Listed records.
========
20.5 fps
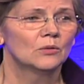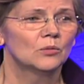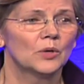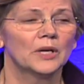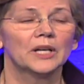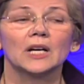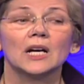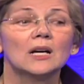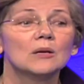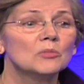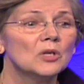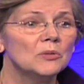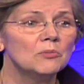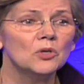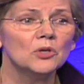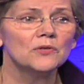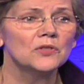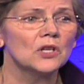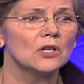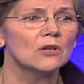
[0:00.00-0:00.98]
when a
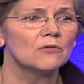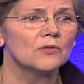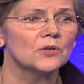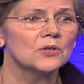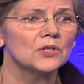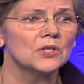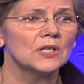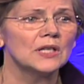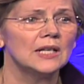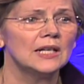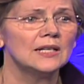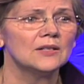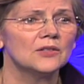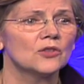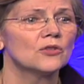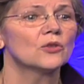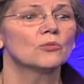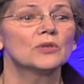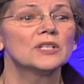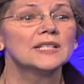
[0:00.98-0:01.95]
company moves
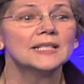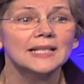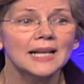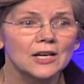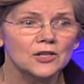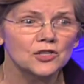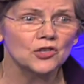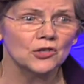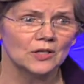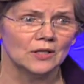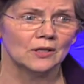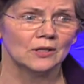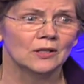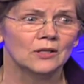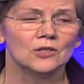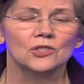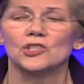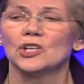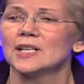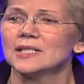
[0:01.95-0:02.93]
overseas or the recession
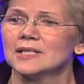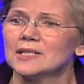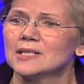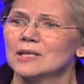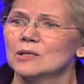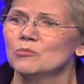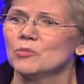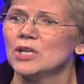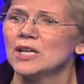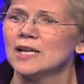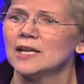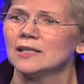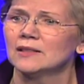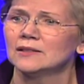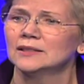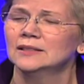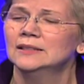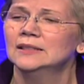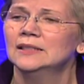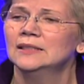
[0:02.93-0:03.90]
shuts them
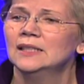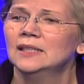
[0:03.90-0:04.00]
down,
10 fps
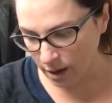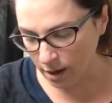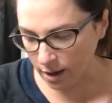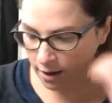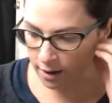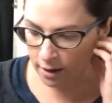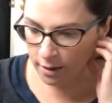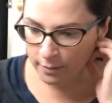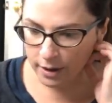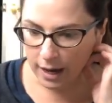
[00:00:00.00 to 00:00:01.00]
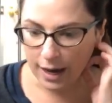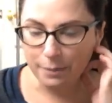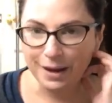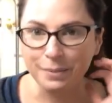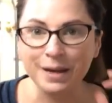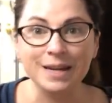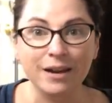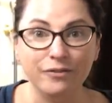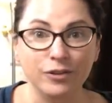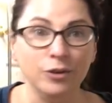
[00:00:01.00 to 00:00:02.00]
I buy my
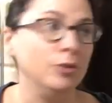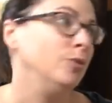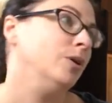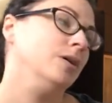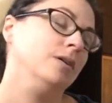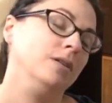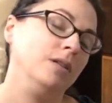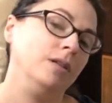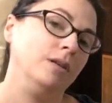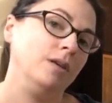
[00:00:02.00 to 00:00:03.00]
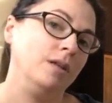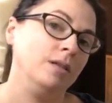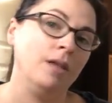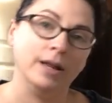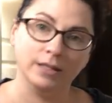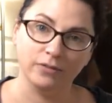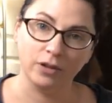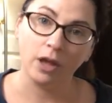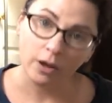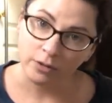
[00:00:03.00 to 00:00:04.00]
nephew lots of
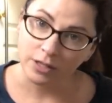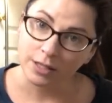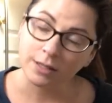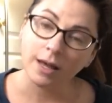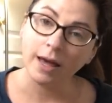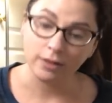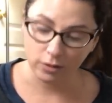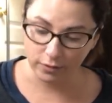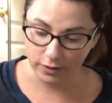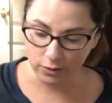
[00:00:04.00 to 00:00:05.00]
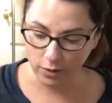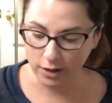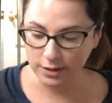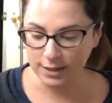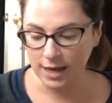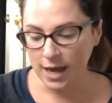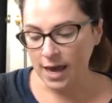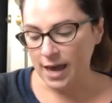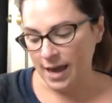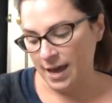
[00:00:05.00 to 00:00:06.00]
clothes at thrift stores.
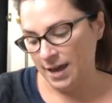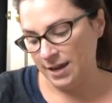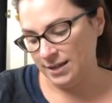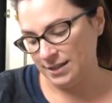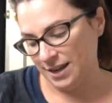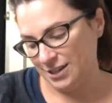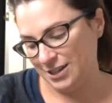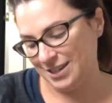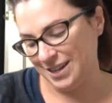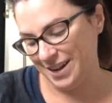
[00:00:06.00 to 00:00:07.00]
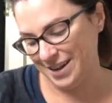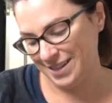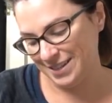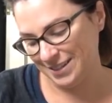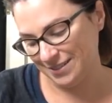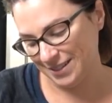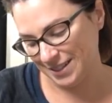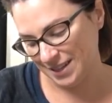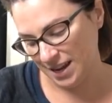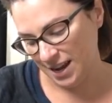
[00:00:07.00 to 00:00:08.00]
And I just thought this
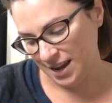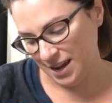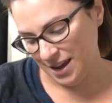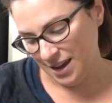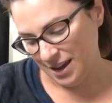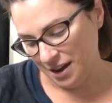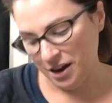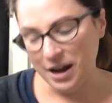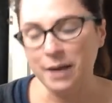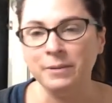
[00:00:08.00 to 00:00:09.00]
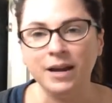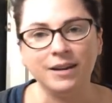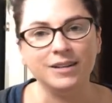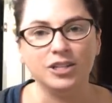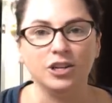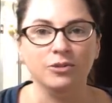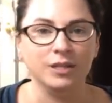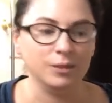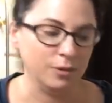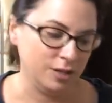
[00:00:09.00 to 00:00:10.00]
was... All right, I'm not going to show
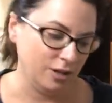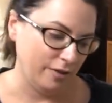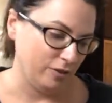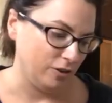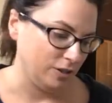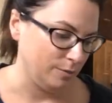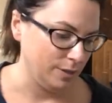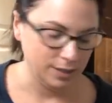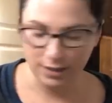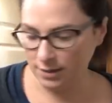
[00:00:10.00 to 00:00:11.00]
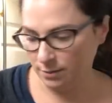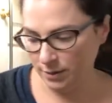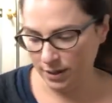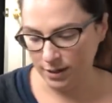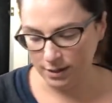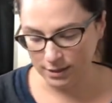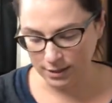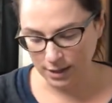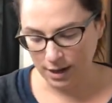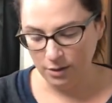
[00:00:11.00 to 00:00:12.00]
this one until after Christmas
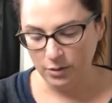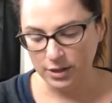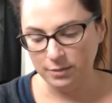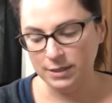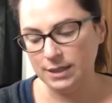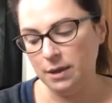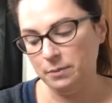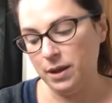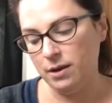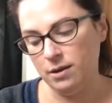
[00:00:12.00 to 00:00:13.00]
because I don't want them to see it. But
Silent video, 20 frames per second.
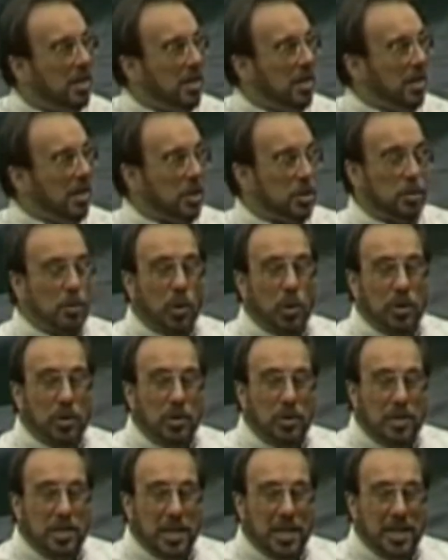In the sport
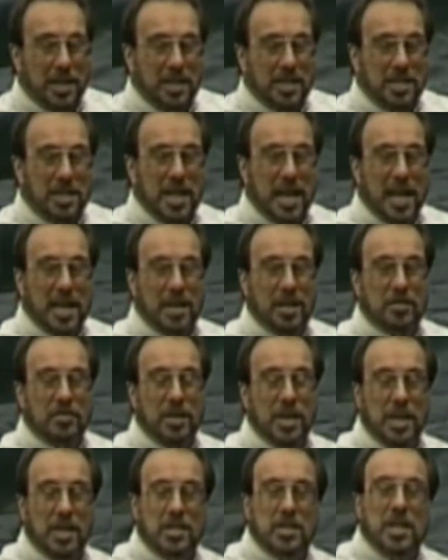utility side of
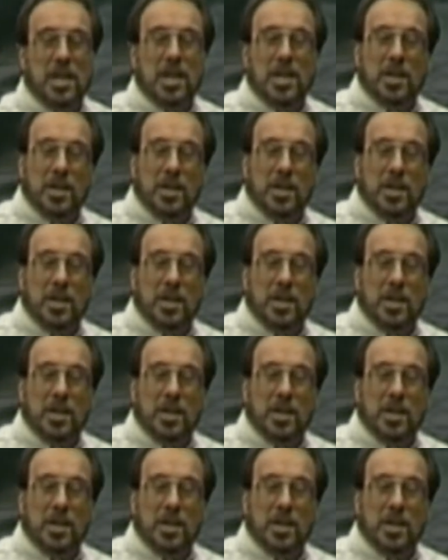things,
========
What the exercise asks. Output every line of the records above unchanged, and keep the pictures out.

Result.
20.5 fps
[0:00.00-0:00.98]
when a
[0:00.98-0:01.95]
company moves
[0:01.95-0:02.93]
overseas or the recession
[0:02.93-0:03.90]
shuts them
[0:03.90-0:04.00]
down,
10 fps
[00:00:00.00 to 00:00:01.00]
[00:00:01.00 to 00:00:02.00]
I buy my
[00:00:02.00 to 00:00:03.00]
[00:00:03.00 to 00:00:04.00]
nephew lots of
[00:00:04.00 to 00:00:05.00]
[00:00:05.00 to 00:00:06.00]
clothes at thrift stores.
[00:00:06.00 to 00:00:07.00]
[00:00:07.00 to 00:00:08.00]
And I just thought this
[00:00:08.00 to 00:00:09.00]
[00:00:09.00 to 00:00:10.00]
was... All right, I'm not going to show
[00:00:10.00 to 00:00:11.00]
[00:00:11.00 to 00:00:12.00]
this one until after Christmas
[00:00:12.00 to 00:00:13.00]
because I don't want them to see it. But
Silent video, 20 frames per second.
In the sport
utility side of
things,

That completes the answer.